Posted: 2015-07-20 in discussion, research
arXiv has become a main source of information for statistics and machine learning. Daily email digests tell me what papers have been uploaded since yesterday, including authors, abstracts and a link to the paper. For me this is invaluable at the receiving side.

However, on the producing/publishing side, not everybody thinks that uploading papers to arXiv is a good idea. And there are several good reasons for this:

  • A paper on arXiv basically eliminates the double-blind reviewing process. Many conferences (e.g., ICML, NIPS, AISTATS) have reacted to this and explicitly allow to post papers on arXiv. Nevertheless, the papers are often no longer double blind. I do not want to defend the double-blind reviewing process, but just highlight an issue. And when it comes to some journals, it might be a real problem to have a version online that has not yet been accepted.
  • Some people think that a paper on arXiv reduces the chances of the paper getting accepted at a conference. This is controversial at best, and I have not seen any statistical analysis or strong evidence.
  • There is a danger that the work is not sufficiently mature. The missing peer-reviewing process makes it very simple to upload research that is not (publication-) ready.
  • The fact that ever paper has a time stamp can lead to a rat race in research where different groups want to put their foot down on an idea or algorithm. This goes hand in hand with the point above since the temptation of putting not-yet-ready research up but claiming ownership of an idea can be great. And if you have the right press offices behind your research it is even possible to accelerate this effect.

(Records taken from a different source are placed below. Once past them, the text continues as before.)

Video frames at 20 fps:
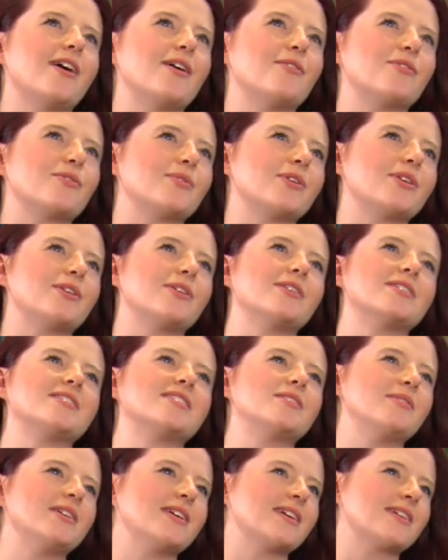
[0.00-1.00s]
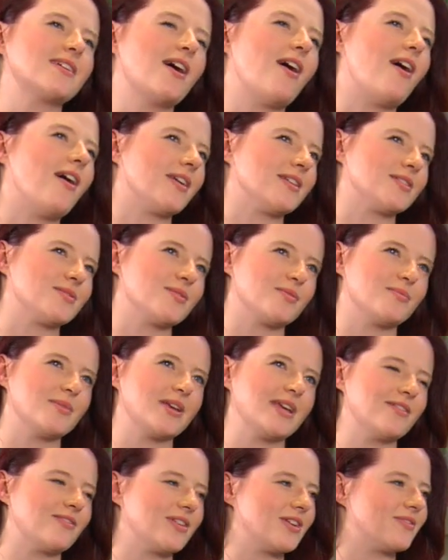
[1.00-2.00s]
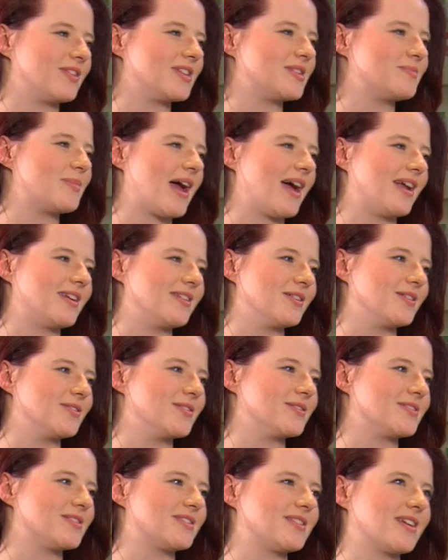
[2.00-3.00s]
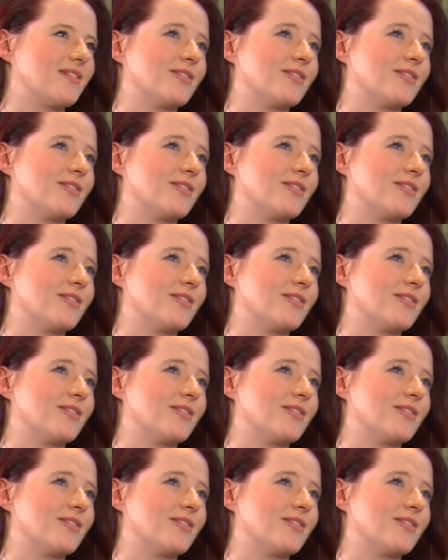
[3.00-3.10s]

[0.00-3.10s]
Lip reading: I would want a nurse to be honest with me, even if it's bad news.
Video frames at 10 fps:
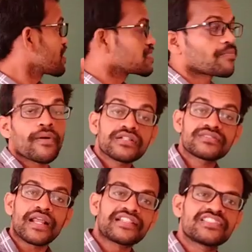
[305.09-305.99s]
What are the parts
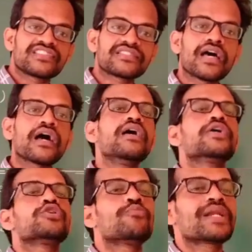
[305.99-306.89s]
that exist in the
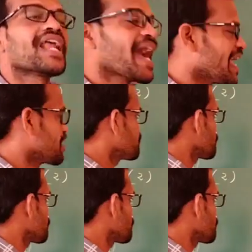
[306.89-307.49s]
human eye?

Having said this, there are also good reasons for uploading papers to arXiv. Here are also some:

  • Availability. Papers on arXiv are simply available to the entire world for free. Freely available papers are not only good for the readers who cannot or do not want to pay ridiculous subscription fees to publishers, but they are also good for the authors since it gives them visibility, potentially leading to new collaborations.
  • Pace of research. By essentially shortcutting a lengthy reviewing process, arXiv is great to advance research so much faster. Ideas are floating around and may initiate some new research by completely different people.
  • In a few cases, you might get immediate feedback or questions regarding your paper on arXiv. When this happens it is invaluable: First it shows that somebody is interested in your research, which makes us feel good. Second, questions usually highlight point either at some mistake, some things that need clarification or missing related work.
  • arXiv shows the full history of a paper, making it possible to track the evolution of the work
  • arXiv is a central source of information, not only collecting papers from a single conference, but from all kinds of journals, conference, tech reports. It is not uncommon that a search engine provides an arXiv link when I’m looking for a particular paper.
  • The arXiv time stamp allows you to claim an idea/algorithm (note this is also in the negative points).
  • “arXiv uncouples scientific communication from academic brownie point collection.” (Ryan Adams)

I am sure I forgot many points in these non-exhaustive lists, and I will add them when they appear.

In summary, without self-regulation there are some weak points of the system that can be exploited. Nevertheless, arXiv offers a great opportunity for us to make research immediately and centrally available, free of charge.